Many Bulgarians seek to legitimize their money by directing it towards the real estate market, in light of the strict rules within the eurozone regarding the source and movement of funds.

In this context, Stoykov stressed that a large portion of this money was most likely directed during the past two years towards the real estate market, “which represents an opportunity for this money to come to light, and this had a noticeable impact on the real estate market.”

The financial expert added that this reality led to an increase in purchasing activity in the real estate market, which helped stabilize prices at their current levels, even if no additional increases were recorded.

Personal archive Buildings and infrastructure under construction - Sofia
Sofia continues to expand (Al Jazeera)

Toshev said, “Over the past years, large sums of unofficial money have accumulated in Bulgaria. Some analyzes estimate it at about 10 billion euros, others put it at 15 billion, and there are those who believe it is more than that. It is unofficial money whose size no one can accurately determine.”

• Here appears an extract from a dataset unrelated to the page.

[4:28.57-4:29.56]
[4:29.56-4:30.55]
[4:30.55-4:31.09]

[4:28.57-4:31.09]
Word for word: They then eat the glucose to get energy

Bulgaria is distinguished from the rest of the eurozone countries in that it has so far operated within the Currency Board system, which will be abolished when it enters the European Monetary Union. At the same time, inflation rates are rising rapidly, reaching 5.6% last September, compared to 2.2% in the euro zone.

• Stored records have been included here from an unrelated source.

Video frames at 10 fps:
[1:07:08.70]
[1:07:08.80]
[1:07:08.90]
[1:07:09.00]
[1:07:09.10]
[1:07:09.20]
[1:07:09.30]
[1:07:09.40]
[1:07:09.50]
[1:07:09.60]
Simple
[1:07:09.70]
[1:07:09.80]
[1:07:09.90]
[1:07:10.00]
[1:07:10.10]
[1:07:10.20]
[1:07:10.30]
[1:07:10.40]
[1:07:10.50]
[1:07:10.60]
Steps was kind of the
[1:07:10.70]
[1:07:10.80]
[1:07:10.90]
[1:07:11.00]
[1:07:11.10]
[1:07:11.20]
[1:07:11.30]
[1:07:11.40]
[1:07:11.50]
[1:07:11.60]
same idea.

This phenomenon is described as unusual, and inflation rates often rise for a limited period after joining the eurozone, rather than before. These data are among the factors that make the Bulgarian case somewhat exceptional, as it is difficult to predict the future of real estate prices, whether they will continue to rise at the same pace or move towards stability. However, most analysts agree on one thing, which is that real estate prices in Bulgaria will not decline in the foreseeable future.